In theory benzene and a transition metal could form σ, π, δ, and even φ bonds as the symmetry allows this.
Here are the orbitals of benzene, calculated at the PBE0/def2-TZVPP level of theory in the D6h point group with Gamess.
![pi orbitals of benzene, total density](https://cdn.statically.io/img/i.sstatic.net/tdQKJ.jpg)
The (valence) orbitals of chromium on the same level of theory in the same point group are as follows:
![valence orbitals of chromium](https://cdn.statically.io/img/i.sstatic.net/0E3gJ.jpg)
The linear combination of these orbitals would yield orbitals that have the above mentioned bond symmetries.

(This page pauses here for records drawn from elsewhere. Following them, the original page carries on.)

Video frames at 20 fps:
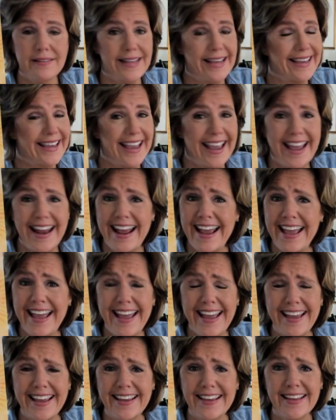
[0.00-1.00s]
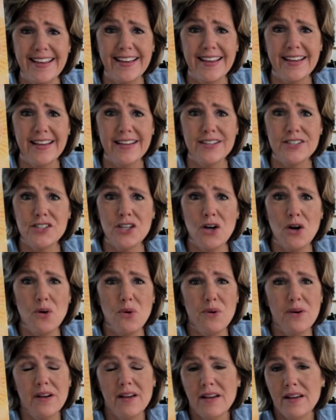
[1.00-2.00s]
they can't hang.
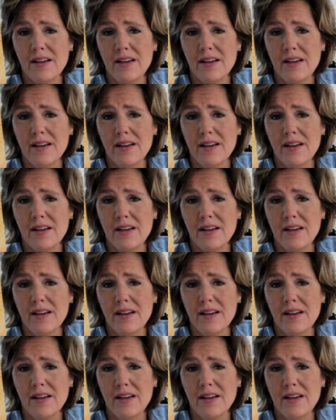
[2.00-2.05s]
So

We will ignore for now that they will most likely not occupied in a complex like bis(benzene)chromium.
- benzene a2u + Cr s → σ
- benzene a2u + Cr dz² → σ
- benzene e1g + Cr dxz → π
- benzene e1g + Cr dyz → π
- benzene e2u + Cr dxy → δ
- benzene e2u + Cr dx²-y² → δ
If we look at f-orbitals (that is of course not very feasible for chromium), we could construct another bond type:
- benzene a1g + Cr fx(x2−3y2) → φ
The necessary orbital looks like this:
![f-type orbital of chromium](https://cdn.statically.io/img/i.sstatic.net/l2uKot.jpg)
Of course which of these bonds will form or not depends on the metal in question, the occupation of the orbitals and more. After all, there are also p orbitals which can overlap to form σ and π bonds.
Colour code: Occupied orbitals are shown in blue and orange, while virtual orbitals are shown in yellow and red. Phases have been assigned randomly. The total density of the molecule uses a violet contour.